[[ Material provided open ]]

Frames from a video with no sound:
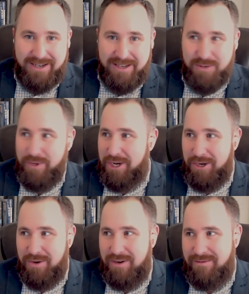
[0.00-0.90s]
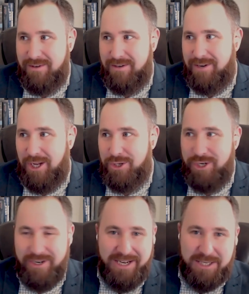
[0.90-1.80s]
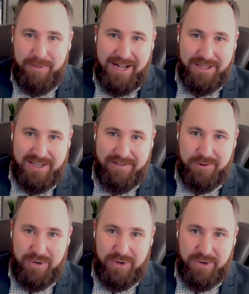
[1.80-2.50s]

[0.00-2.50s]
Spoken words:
And as we know, culture eats policy for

[[ Material provided closed ]]

** Work instruction **
Everything in the listing should be repeated exactly except the pictures.

** Expected answer **
Frames from a video with no sound:
[0.00-0.90s]
[0.90-1.80s]
[1.80-2.50s]

[0.00-2.50s]
Spoken words:
And as we know, culture eats policy for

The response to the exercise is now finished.